Crítica descreve Bright, como o pior filme do ano; com direito a resposta do Diretor


As primeiras críticas de Bright, A produção de Conto de Fadas, dirigida por David Ayer de Esquadrão Suicida, não são nada suaves. O filme chega nesta sexta-feira (22) aos assinantes da Netflix e tem 29% de aprovação no site Rotten Tomatoes (de 29 críticas publicadas, 7 são positivas e 22 negativas).

O que não desaprova o filme, como bom ou ruim, o sistema de criticas do Rotten Tomatoes, não é o mais correto nem é um indicador de fracasso ou de sucesso, pois como sempre se é dito, nem sempre se agradara gregos e troianos, Bright é um grande filme comercial, com um ótimo roteiro e um elenco melhor ainda, não custa conferir, mas para, os críticos de plantão, esqueçam qualquer padrão já visto nos filmes até hoje.

Escrita por Max Landis e protagonizada por Will Smith e Joel Edgerton, a produção se passa em uma realidade alternativa onde humanos convivem com orcs, elfos e fadas. Ali, dois policiais de Los Angeles se envolvem em um incidente que pode alterar o mundo em que vivem durante uma patrulha de rotina.

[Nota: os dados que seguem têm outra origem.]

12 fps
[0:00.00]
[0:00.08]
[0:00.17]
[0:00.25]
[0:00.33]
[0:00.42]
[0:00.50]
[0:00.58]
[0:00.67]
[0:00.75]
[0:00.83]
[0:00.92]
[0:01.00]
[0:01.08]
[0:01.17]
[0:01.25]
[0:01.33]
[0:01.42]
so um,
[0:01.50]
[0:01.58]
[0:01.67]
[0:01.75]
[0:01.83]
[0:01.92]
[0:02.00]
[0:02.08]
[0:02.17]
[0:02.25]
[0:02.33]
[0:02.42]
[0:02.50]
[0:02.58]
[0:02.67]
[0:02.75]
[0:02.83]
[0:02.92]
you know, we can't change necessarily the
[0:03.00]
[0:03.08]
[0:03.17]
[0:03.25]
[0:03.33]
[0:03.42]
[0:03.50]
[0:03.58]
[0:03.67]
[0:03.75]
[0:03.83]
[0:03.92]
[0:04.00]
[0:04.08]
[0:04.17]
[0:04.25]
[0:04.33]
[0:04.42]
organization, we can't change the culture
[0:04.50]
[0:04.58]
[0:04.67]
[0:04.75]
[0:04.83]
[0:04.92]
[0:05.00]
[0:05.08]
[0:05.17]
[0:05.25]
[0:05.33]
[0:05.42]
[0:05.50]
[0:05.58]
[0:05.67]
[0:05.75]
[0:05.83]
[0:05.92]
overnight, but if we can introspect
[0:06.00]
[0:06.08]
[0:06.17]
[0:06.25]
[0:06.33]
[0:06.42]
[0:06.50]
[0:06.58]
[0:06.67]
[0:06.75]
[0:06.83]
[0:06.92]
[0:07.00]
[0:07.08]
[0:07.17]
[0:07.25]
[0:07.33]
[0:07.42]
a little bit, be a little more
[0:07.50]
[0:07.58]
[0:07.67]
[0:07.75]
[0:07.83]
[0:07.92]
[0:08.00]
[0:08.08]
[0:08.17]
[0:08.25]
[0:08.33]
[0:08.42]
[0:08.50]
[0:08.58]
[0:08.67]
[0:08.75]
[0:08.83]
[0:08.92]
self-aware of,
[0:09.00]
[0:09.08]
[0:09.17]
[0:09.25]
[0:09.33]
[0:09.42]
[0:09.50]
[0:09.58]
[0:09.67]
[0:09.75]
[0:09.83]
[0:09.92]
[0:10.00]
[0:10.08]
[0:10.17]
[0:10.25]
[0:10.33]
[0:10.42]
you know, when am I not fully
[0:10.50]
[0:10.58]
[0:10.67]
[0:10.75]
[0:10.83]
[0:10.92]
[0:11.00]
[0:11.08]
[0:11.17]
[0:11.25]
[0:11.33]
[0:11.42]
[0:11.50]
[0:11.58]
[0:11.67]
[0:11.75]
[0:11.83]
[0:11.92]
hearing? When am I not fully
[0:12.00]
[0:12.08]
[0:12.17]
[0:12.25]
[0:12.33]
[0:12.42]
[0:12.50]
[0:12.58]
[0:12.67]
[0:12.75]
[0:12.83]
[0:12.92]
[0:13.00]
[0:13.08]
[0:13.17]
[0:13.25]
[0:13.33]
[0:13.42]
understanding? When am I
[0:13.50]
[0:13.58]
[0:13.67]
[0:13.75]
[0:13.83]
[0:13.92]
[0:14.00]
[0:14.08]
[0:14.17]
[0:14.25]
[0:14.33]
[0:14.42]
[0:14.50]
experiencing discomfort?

O crítica David Erhlich, do site IndieWire, elegeu o filme o “pior de 2017”, provocando uma resposta quase imediata de Ayer no Twitter:

“Vou colar isso (a crítica) na geladeira. O melhor elogio é uma reação forte de qualquer maneira. Essa é uma crítica épica. é um filme grande e divertido. Você é bom em colocar palavras juntas, Sr. Ehrlich. Gostaria de ler qualquer roteiro que tenha escrito”.

Ehrlich não deu continuidade à provocação, apenas disse que vai “continuar de olhos abertos para os próximos trabalhos” de Ayer.